The Jesuit Refugee Service (JRS) is a multi-national nonprofit organization providing support to more than half a million displaced people throughout the world. They span multiple continents and countries, and had been using a custom legacy system that was unserviceable, not to mention outdated. They needed a very specific solution to allow them to run their operations more efficiently.

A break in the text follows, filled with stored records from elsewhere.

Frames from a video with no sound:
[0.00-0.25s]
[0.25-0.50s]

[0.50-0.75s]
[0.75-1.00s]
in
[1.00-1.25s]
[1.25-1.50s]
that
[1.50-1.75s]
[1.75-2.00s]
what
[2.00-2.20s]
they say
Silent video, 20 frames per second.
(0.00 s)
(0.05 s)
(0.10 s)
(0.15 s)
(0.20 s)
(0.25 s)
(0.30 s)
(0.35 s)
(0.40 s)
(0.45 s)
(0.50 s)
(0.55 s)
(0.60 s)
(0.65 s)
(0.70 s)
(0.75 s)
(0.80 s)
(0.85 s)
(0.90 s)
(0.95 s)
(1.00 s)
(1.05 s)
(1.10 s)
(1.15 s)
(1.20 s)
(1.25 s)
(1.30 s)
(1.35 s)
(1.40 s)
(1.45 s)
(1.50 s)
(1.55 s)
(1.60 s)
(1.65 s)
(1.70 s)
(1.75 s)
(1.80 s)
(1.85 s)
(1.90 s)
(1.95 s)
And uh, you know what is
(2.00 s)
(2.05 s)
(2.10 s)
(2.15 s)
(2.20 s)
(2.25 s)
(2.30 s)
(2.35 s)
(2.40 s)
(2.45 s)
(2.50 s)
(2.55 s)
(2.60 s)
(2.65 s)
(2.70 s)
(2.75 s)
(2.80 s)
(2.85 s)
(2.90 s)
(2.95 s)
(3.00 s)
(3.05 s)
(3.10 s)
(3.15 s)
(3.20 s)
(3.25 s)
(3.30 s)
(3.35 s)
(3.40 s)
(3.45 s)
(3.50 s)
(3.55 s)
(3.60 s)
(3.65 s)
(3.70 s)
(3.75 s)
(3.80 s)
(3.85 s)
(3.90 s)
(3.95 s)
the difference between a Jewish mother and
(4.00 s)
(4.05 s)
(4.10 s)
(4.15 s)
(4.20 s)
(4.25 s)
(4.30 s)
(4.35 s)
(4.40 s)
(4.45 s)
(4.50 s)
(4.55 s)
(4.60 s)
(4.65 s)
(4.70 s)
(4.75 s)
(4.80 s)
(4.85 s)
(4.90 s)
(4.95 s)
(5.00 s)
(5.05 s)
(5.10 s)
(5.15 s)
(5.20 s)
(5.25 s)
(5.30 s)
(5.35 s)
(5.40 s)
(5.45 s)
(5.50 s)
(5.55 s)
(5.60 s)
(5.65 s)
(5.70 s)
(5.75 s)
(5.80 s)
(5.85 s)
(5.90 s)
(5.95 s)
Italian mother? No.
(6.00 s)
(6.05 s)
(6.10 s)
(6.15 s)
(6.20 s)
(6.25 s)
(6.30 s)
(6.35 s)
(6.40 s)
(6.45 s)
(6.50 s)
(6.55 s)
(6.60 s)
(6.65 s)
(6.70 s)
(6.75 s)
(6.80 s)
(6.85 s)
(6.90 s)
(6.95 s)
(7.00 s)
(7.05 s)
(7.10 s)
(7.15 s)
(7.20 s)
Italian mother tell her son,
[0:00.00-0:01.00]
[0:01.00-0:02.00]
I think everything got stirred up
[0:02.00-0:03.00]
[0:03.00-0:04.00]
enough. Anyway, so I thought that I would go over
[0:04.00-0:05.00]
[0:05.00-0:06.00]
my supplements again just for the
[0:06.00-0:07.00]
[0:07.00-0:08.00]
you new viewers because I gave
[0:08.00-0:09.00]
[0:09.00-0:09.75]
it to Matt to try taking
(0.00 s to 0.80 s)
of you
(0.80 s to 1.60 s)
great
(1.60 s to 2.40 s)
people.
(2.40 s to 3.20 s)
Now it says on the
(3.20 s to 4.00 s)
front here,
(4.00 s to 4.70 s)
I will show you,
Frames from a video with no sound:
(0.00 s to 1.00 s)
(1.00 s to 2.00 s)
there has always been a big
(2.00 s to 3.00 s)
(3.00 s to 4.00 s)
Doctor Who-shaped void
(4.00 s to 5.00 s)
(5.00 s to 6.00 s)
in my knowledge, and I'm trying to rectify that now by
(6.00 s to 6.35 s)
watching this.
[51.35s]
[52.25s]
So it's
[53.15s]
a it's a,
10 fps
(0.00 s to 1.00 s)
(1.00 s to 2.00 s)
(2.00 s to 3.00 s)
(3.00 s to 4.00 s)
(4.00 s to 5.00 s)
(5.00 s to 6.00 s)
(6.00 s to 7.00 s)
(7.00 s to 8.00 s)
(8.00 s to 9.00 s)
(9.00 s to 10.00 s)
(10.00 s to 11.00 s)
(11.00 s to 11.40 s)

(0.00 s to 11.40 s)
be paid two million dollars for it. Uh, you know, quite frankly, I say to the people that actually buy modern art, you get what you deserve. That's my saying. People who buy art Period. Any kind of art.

We were able to help them through the implementation of a completely customized CRM application. While Sage CRM is a ‘Customer Relationship Management Application’ on the surface, it also has the capability to be almost anything you need. And what JRS needed was a web-portal with a back-end database that could enable them to provide access to members and regional managers all over the world through one application. We essentially stripped out all of the sales and marketing CRM features and then used the tools within the program to rebuild it from the ground up to fit JRS’ specific requirements.

With their new program, the Jesuit Refugee Service can now send regular communications and newsletters to anyone who requests information; take advantage of Sage upgrades; and execute better broad project management. The new capabilities will allow their regional managers to archive and report on all of their projects, goals and annual accomplishments, as well as provide a better communication channel with the Rome office. Sage CRM allowed JRS to automate some very tedious processes and gave them more time to devote to their cause.